Here's how it works: Less than 24 hours before selected powder days this season, representatives from the resort plan to call a limited number of randomly chosen season passholders and tell them they are welcome to ride the resort's West Bowl Express chairlift 30 minutes before any of the resort's lifts open to the general public.
Due to state regulations, non-passholders also can apply to the program by submitting information to the resort, according to Sierra spokeswoman Mindi Befu.
There are 10 spots each time the resort fires up the program, but Befu estimated she offered early rides to about 50 passholders Tuesday.
Many declined the invitation because of work obligations, Befu said.
Six of the invitees, both skiers and snowboarders, made it to the resort on time to catch the first day of the program, including Pleasanton resident Sean Googins, who was pleased with the amount of elbow room at the resort.
"Usually when I get here, there's a line," Googins said.
Traveling to the resort on such short notice did come with some challenges, though.
The Vallejo firefighter said his wife was suspicious of the message left by the resort spokeswoman, saying she thought it could be a ploy by her husband's friends to get him up to the mountains.
"She said, 'Someone called for you and acted like you won something,' " Googins said. He explained how he convinced his wife the phone call was authentic and found someone to fill in for him at work before leaving Pleasanton at 4 a.m.

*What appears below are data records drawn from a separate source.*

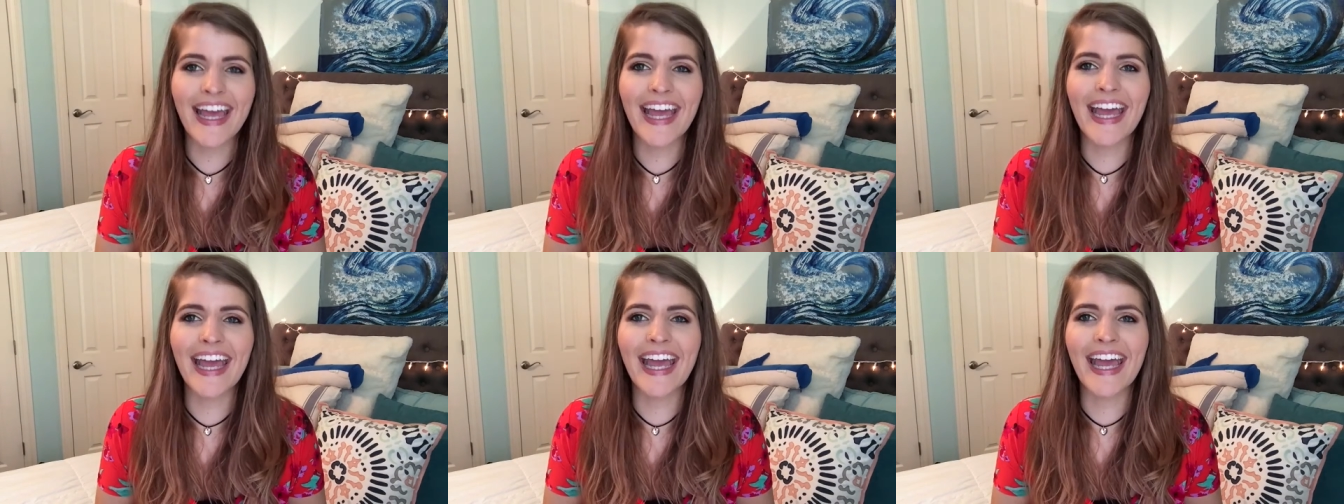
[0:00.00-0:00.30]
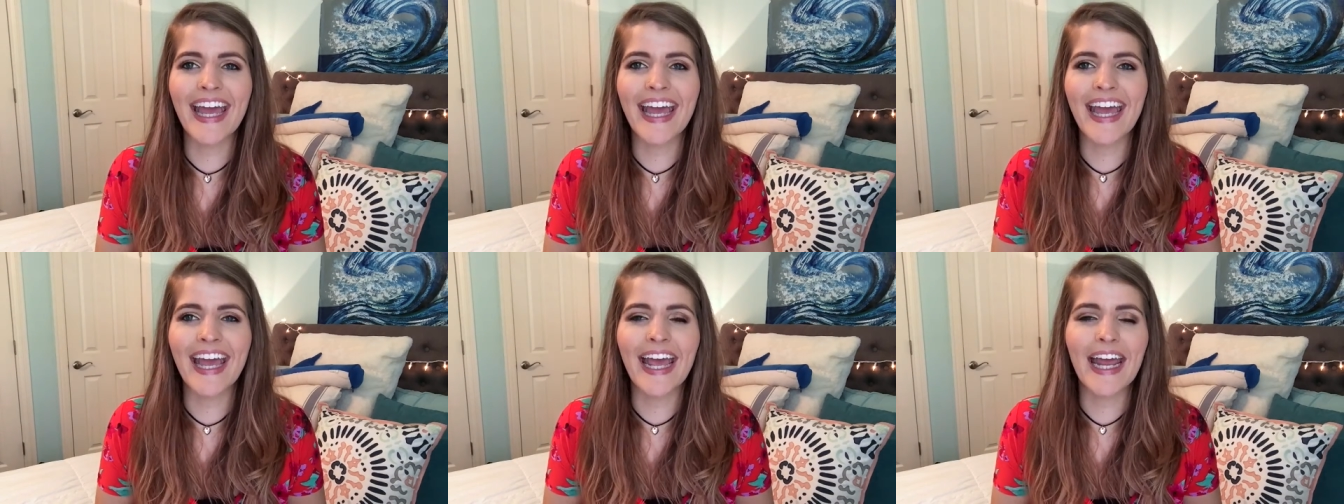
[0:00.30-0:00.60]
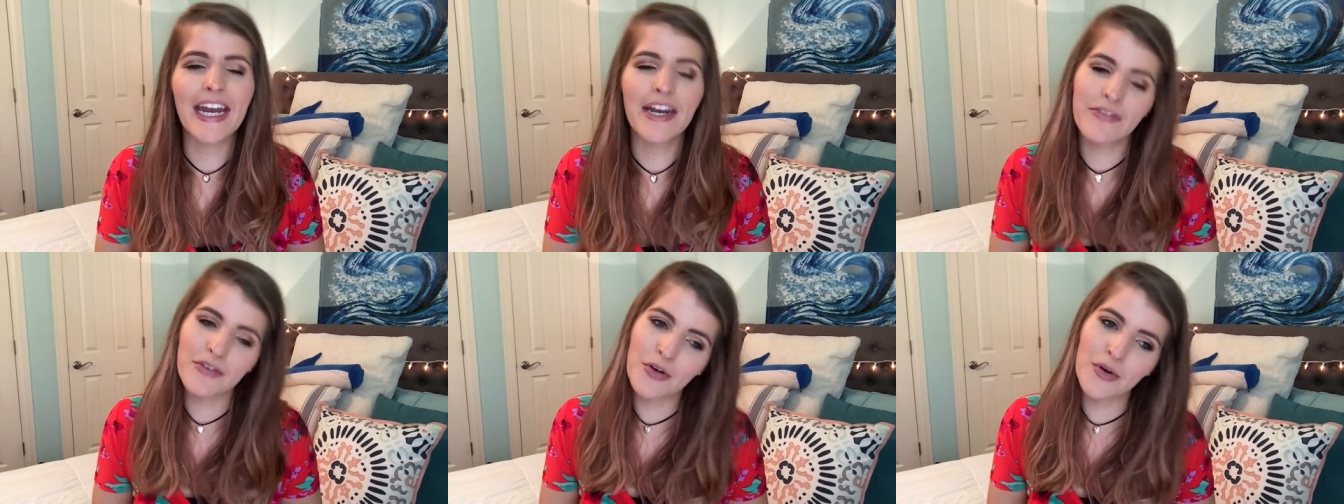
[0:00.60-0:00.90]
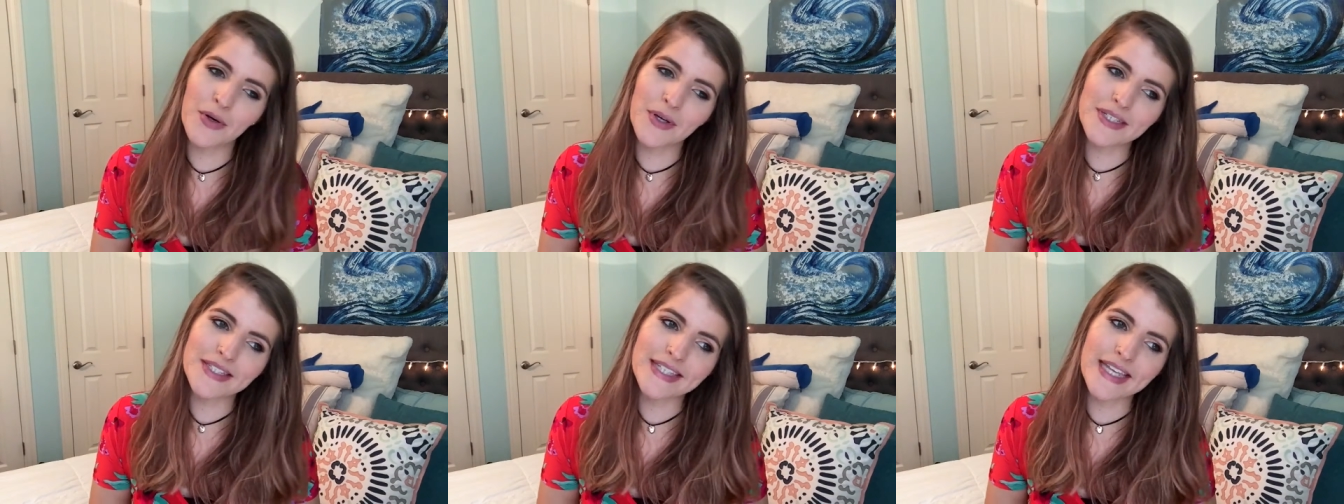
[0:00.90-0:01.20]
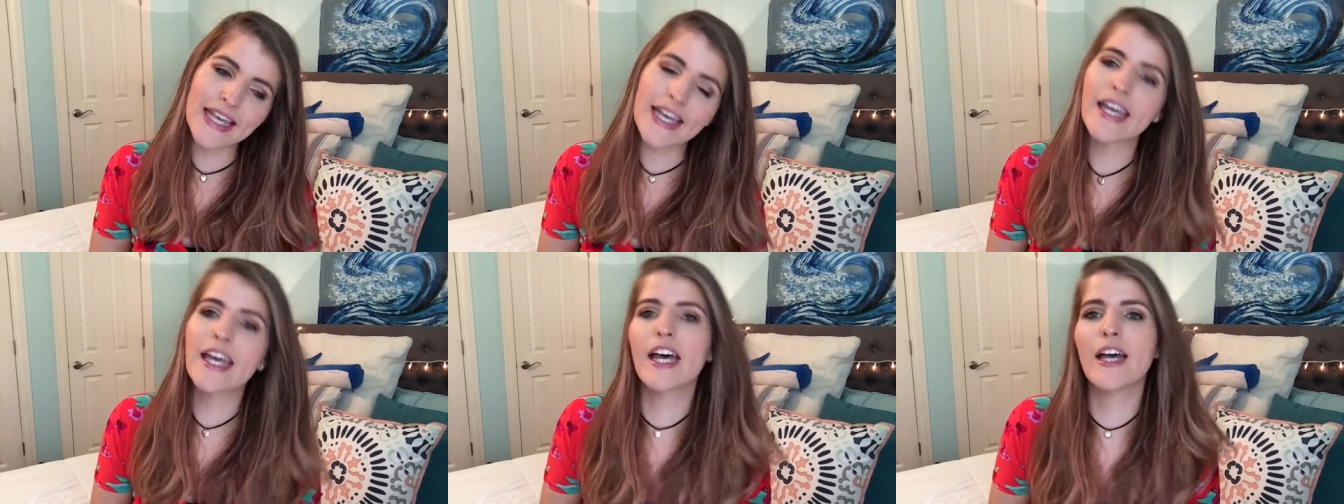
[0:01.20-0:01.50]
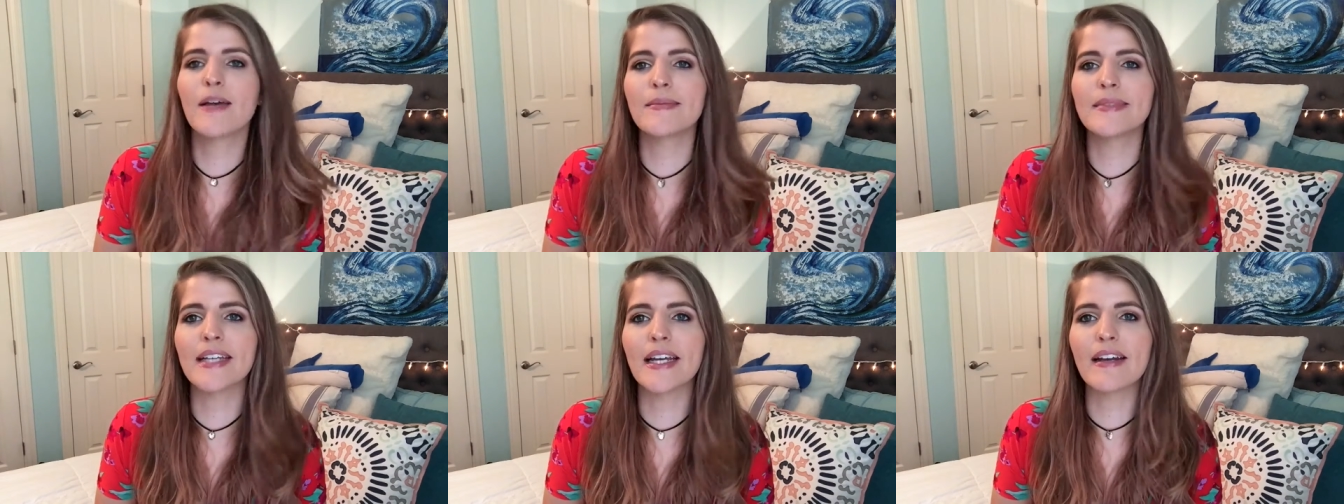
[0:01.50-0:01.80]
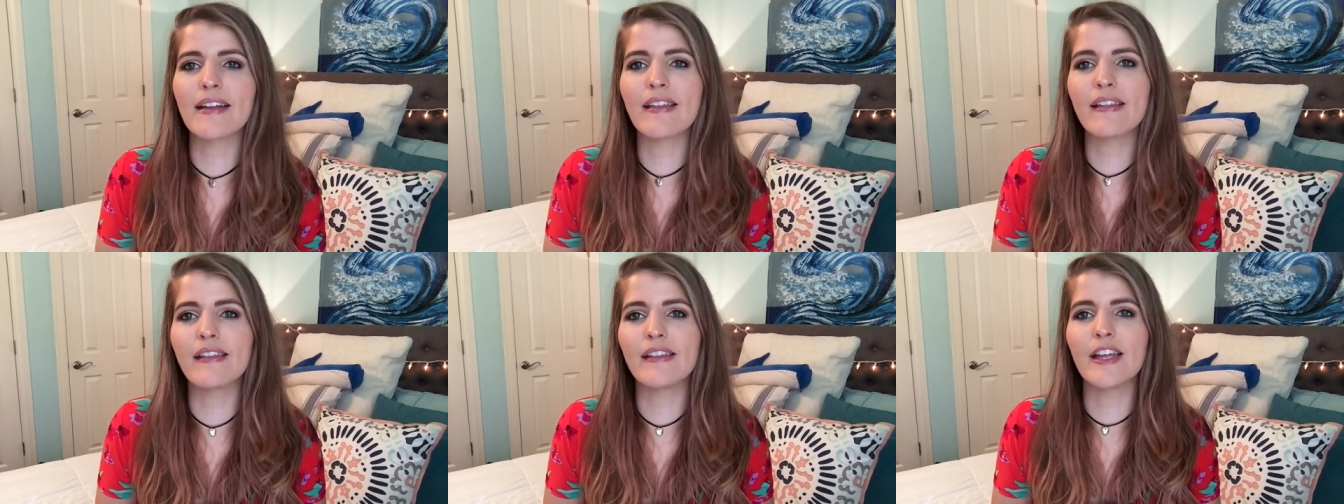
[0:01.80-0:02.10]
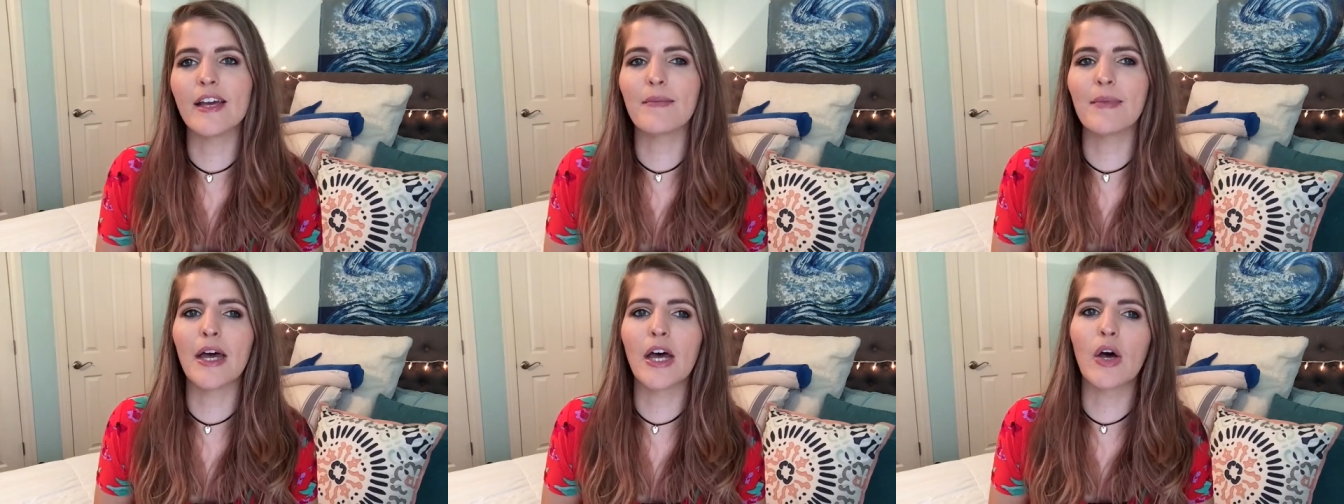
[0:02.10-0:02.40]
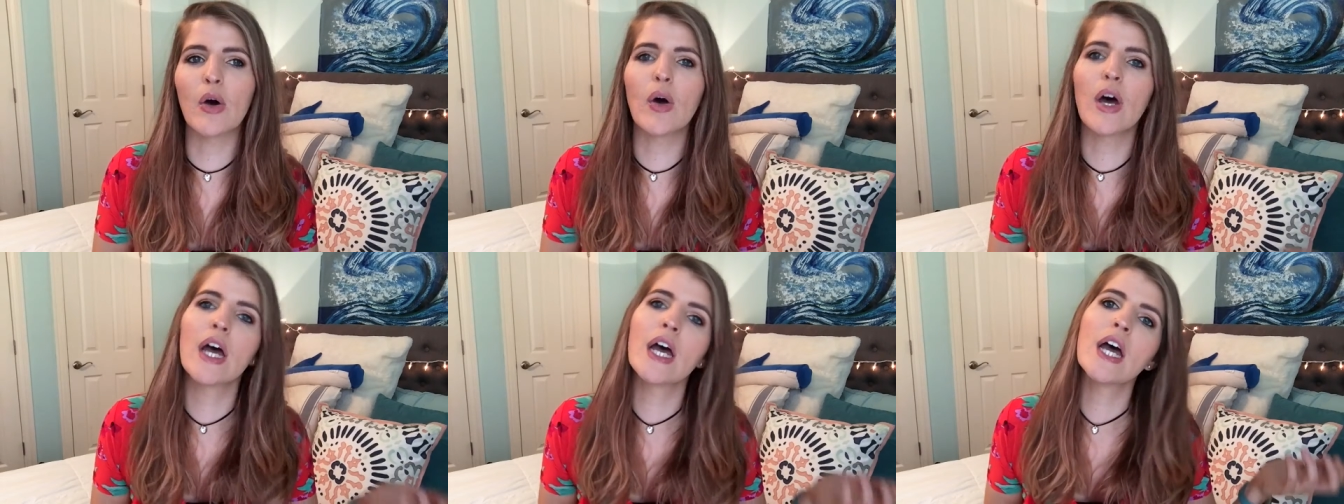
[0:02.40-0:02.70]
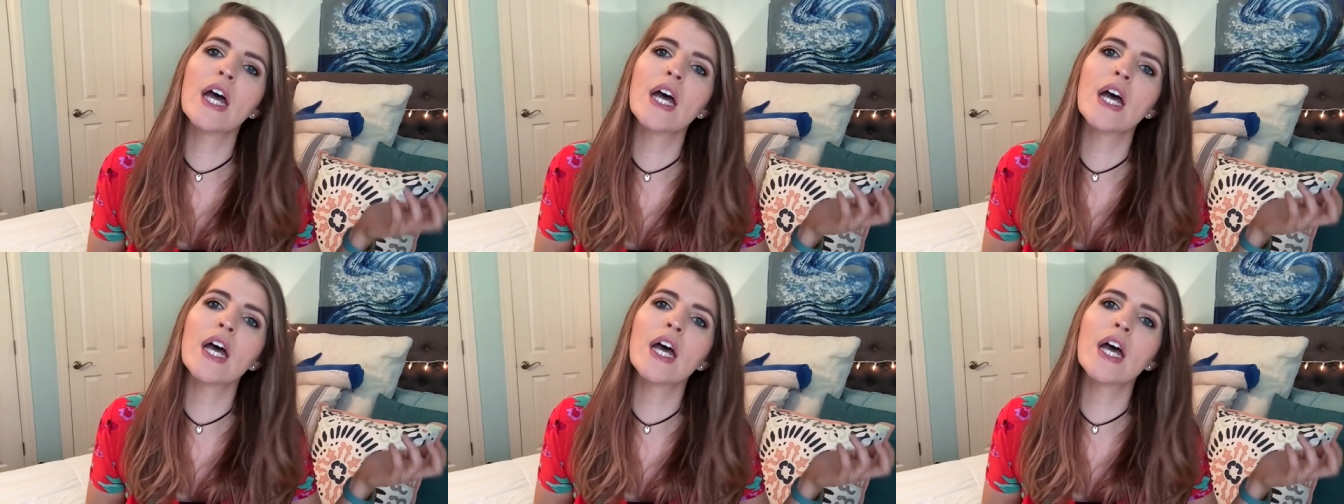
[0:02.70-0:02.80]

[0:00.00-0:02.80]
And of course he comes out of the limo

Wednesday to take advantage of the invitation.
And take advantage he did, tearing through a half-foot of fresh snow between the trees lining the resort's Dogwood and Clipper runs before anyone else had a chance.
Although the 6 inches of new snow greeting the program's first participants seemed like a token amount after a week of storms that coated the resort in more than 7 feet of snow, no complaints were heard from Sierra's first round of early loaders.
The near-silence of fresh tracks cut in the morning may have been enough to drown out the complaints, anyway.